DATA SUPPLIED Block Start

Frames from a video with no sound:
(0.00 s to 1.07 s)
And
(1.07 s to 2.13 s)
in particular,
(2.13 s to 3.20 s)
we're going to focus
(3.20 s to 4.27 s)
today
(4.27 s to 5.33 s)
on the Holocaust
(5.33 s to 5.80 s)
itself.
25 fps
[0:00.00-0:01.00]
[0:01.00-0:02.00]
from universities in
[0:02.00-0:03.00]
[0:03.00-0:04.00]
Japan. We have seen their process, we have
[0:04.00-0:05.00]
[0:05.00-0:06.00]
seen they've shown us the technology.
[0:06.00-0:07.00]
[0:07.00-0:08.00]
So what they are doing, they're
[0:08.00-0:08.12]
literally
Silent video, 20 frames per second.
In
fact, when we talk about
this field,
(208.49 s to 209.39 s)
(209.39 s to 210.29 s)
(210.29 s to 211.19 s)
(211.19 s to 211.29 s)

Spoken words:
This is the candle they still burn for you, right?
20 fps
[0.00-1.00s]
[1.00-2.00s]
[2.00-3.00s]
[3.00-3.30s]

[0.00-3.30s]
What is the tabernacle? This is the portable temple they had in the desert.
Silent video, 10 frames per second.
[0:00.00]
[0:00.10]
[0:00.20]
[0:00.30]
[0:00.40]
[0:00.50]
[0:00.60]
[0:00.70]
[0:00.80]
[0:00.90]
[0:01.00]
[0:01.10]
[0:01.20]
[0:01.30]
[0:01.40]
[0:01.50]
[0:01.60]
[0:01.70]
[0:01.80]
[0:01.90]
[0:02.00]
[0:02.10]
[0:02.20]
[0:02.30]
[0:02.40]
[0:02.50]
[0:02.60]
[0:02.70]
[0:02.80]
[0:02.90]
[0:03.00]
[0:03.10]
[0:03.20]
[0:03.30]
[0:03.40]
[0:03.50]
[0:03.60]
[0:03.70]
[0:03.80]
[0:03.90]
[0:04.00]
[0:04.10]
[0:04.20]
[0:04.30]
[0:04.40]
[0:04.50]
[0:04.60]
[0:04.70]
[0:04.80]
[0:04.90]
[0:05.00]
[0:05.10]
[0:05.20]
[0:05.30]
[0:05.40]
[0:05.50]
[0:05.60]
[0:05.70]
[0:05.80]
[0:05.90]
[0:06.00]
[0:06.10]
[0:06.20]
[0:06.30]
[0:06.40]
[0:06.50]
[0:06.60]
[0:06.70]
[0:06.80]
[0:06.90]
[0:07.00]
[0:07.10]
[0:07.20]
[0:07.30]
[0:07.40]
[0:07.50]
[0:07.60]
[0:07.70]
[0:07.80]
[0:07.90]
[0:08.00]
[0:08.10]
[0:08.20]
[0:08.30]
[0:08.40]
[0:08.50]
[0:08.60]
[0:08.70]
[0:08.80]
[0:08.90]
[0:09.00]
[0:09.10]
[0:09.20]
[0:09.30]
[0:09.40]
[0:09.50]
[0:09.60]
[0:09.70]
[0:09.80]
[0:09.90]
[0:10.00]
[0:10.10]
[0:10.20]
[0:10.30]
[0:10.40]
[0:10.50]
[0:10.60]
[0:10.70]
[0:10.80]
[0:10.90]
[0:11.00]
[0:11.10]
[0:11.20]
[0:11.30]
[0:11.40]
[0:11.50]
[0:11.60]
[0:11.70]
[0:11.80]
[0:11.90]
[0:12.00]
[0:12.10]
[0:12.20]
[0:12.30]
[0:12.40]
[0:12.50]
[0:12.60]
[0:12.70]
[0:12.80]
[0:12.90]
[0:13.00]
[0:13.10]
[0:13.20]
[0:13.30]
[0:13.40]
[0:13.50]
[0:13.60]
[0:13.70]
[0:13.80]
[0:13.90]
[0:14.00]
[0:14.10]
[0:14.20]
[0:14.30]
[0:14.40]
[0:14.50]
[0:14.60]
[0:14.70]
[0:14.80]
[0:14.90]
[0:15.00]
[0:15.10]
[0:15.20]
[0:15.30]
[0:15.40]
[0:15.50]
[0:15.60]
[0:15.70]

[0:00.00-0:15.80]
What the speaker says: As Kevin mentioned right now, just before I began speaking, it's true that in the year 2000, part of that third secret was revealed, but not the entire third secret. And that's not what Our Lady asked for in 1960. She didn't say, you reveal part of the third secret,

DATA SUPPLIED Block End

◆ REQUIRED ACTION: Set the data down again in full. Keep it exact.

◆ WRITTEN SOLUTION:
Frames from a video with no sound:
(0.00 s to 1.07 s)
And
(1.07 s to 2.13 s)
in particular,
(2.13 s to 3.20 s)
we're going to focus
(3.20 s to 4.27 s)
today
(4.27 s to 5.33 s)
on the Holocaust
(5.33 s to 5.80 s)
itself.
25 fps
[0:00.00-0:01.00]
[0:01.00-0:02.00]
from universities in
[0:02.00-0:03.00]
[0:03.00-0:04.00]
Japan. We have seen their process, we have
[0:04.00-0:05.00]
[0:05.00-0:06.00]
seen they've shown us the technology.
[0:06.00-0:07.00]
[0:07.00-0:08.00]
So what they are doing, they're
[0:08.00-0:08.12]
literally
Silent video, 20 frames per second.
In
fact, when we talk about
this field,
(208.49 s to 209.39 s)
(209.39 s to 210.29 s)
(210.29 s to 211.19 s)
(211.19 s to 211.29 s)

Spoken words:
This is the candle they still burn for you, right?
20 fps
[0.00-1.00s]
[1.00-2.00s]
[2.00-3.00s]
[3.00-3.30s]

[0.00-3.30s]
What is the tabernacle? This is the portable temple they had in the desert.
Silent video, 10 frames per second.
[0:00.00]
[0:00.10]
[0:00.20]
[0:00.30]
[0:00.40]
[0:00.50]
[0:00.60]
[0:00.70]
[0:00.80]
[0:00.90]
[0:01.00]
[0:01.10]
[0:01.20]
[0:01.30]
[0:01.40]
[0:01.50]
[0:01.60]
[0:01.70]
[0:01.80]
[0:01.90]
[0:02.00]
[0:02.10]
[0:02.20]
[0:02.30]
[0:02.40]
[0:02.50]
[0:02.60]
[0:02.70]
[0:02.80]
[0:02.90]
[0:03.00]
[0:03.10]
[0:03.20]
[0:03.30]
[0:03.40]
[0:03.50]
[0:03.60]
[0:03.70]
[0:03.80]
[0:03.90]
[0:04.00]
[0:04.10]
[0:04.20]
[0:04.30]
[0:04.40]
[0:04.50]
[0:04.60]
[0:04.70]
[0:04.80]
[0:04.90]
[0:05.00]
[0:05.10]
[0:05.20]
[0:05.30]
[0:05.40]
[0:05.50]
[0:05.60]
[0:05.70]
[0:05.80]
[0:05.90]
[0:06.00]
[0:06.10]
[0:06.20]
[0:06.30]
[0:06.40]
[0:06.50]
[0:06.60]
[0:06.70]
[0:06.80]
[0:06.90]
[0:07.00]
[0:07.10]
[0:07.20]
[0:07.30]
[0:07.40]
[0:07.50]
[0:07.60]
[0:07.70]
[0:07.80]
[0:07.90]
[0:08.00]
[0:08.10]
[0:08.20]
[0:08.30]
[0:08.40]
[0:08.50]
[0:08.60]
[0:08.70]
[0:08.80]
[0:08.90]
[0:09.00]
[0:09.10]
[0:09.20]
[0:09.30]
[0:09.40]
[0:09.50]
[0:09.60]
[0:09.70]
[0:09.80]
[0:09.90]
[0:10.00]
[0:10.10]
[0:10.20]
[0:10.30]
[0:10.40]
[0:10.50]
[0:10.60]
[0:10.70]
[0:10.80]
[0:10.90]
[0:11.00]
[0:11.10]
[0:11.20]
[0:11.30]
[0:11.40]
[0:11.50]
[0:11.60]
[0:11.70]
[0:11.80]
[0:11.90]
[0:12.00]
[0:12.10]
[0:12.20]
[0:12.30]
[0:12.40]
[0:12.50]
[0:12.60]
[0:12.70]
[0:12.80]
[0:12.90]
[0:13.00]
[0:13.10]
[0:13.20]
[0:13.30]
[0:13.40]
[0:13.50]
[0:13.60]
[0:13.70]
[0:13.80]
[0:13.90]
[0:14.00]
[0:14.10]
[0:14.20]
[0:14.30]
[0:14.40]
[0:14.50]
[0:14.60]
[0:14.70]
[0:14.80]
[0:14.90]
[0:15.00]
[0:15.10]
[0:15.20]
[0:15.30]
[0:15.40]
[0:15.50]
[0:15.60]
[0:15.70]

[0:00.00-0:15.80]
What the speaker says: As Kevin mentioned right now, just before I began speaking, it's true that in the year 2000, part of that third secret was revealed, but not the entire third secret. And that's not what Our Lady asked for in 1960. She didn't say, you reveal part of the third secret,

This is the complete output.